A girl who could have been anything and probably was an L.A. mutt—a little bit of everything—raised her hand. “Question?” Kelly asked.

“Uh-huh,” the girl said. “Somebody told me you were, like, in Yellowstone when the supervolcano went off. Is that right?”

“Um, no,” Kelly answered. “If I’d been there then, I wouldn’t be here now. Trust me on that one.” The class laughed nervously. She decided she needed to say more: “I was part of a team of geologists doing research in the park while the supervolcano was ramping up. A couple of helicopters flew us out when things started looking really scary. We’d just landed in Butte, Montana, about two hundred miles away, when it blew. I was on the runway—I mean, we’d just landed. The earthquake knocked me over, and then the wind—the blast wave, if you want to think of it like that—blew out most of the windows in the terminal, blew me down the strip, and knocked my copter over on its side.”

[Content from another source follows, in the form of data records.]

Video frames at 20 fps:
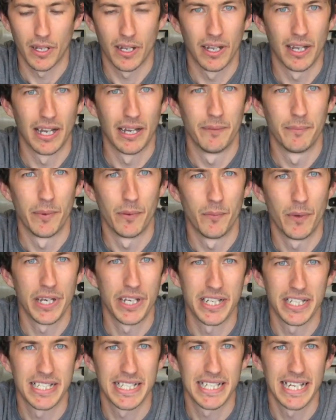But when
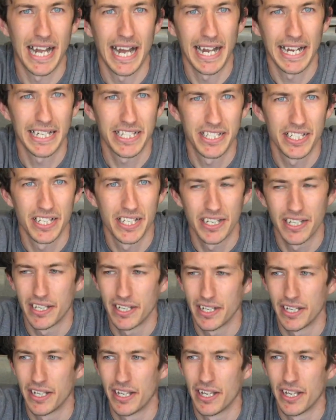you're snagged,
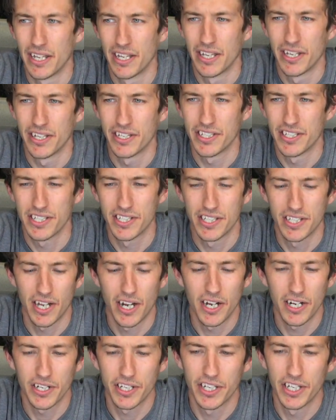you're
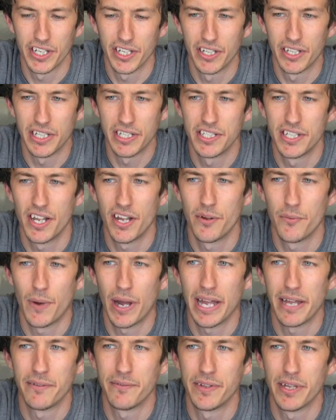stuck, there's no
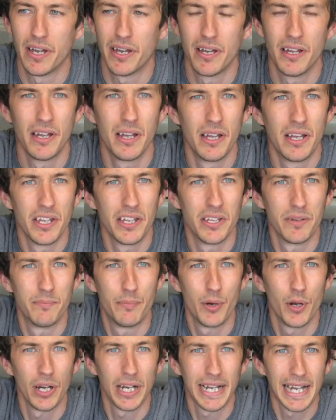way of you
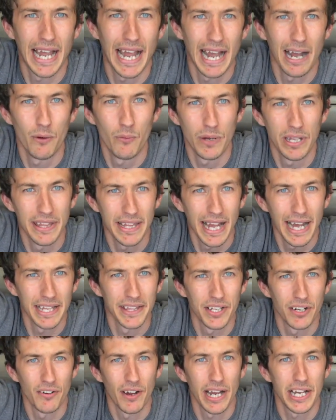pulling it out in that
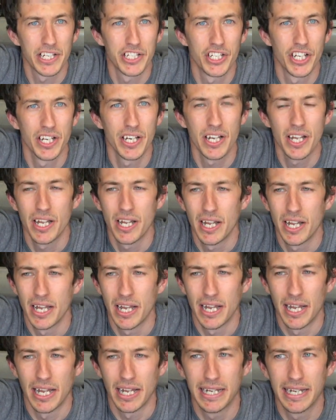direction.
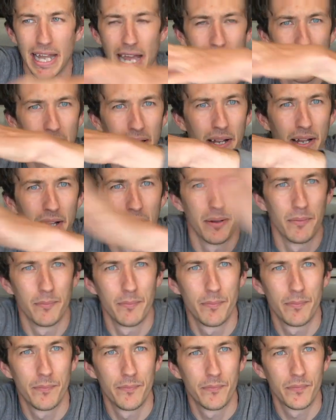Again,
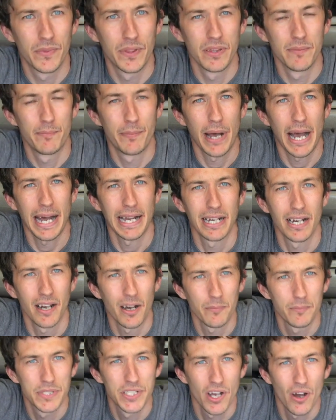paddle
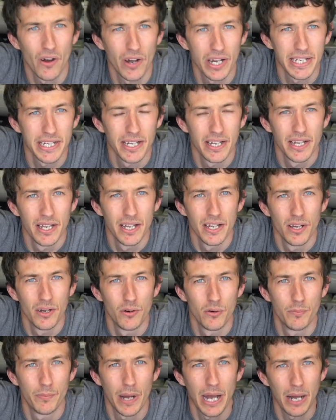up tide,
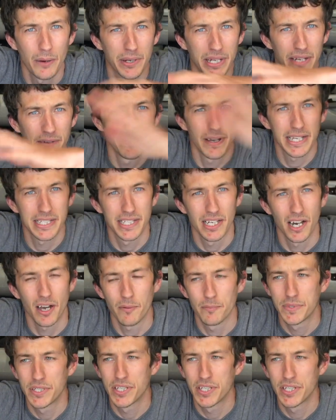or power your vessel up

“From two hundred miles away?” the girl said. “Wow!”

“Wow,” Kelly agreed. “Yeah, from two hundred miles away. It’s—what?—eight hundred miles from Yellowstone to L.A., and you guys heard the blast here, right?” She knew Colin had. Hell, they’d heard it across the whole country. They’d heard it in Western Europe.

“We felt the quake, too,” the girl replied. “We felt it before we heard the boom.”

Kelly nodded. “You would have. Earthquake waves travel faster than sound.”

“I thought the world ended,” the skinny black kid said. “Way things’re at right now, maybe I wasn’t so far wrong, either. Snow in L.A.? If that ain’t the end of the world, what is it? Anybody know for sure how long the cold weather’s gonna last?”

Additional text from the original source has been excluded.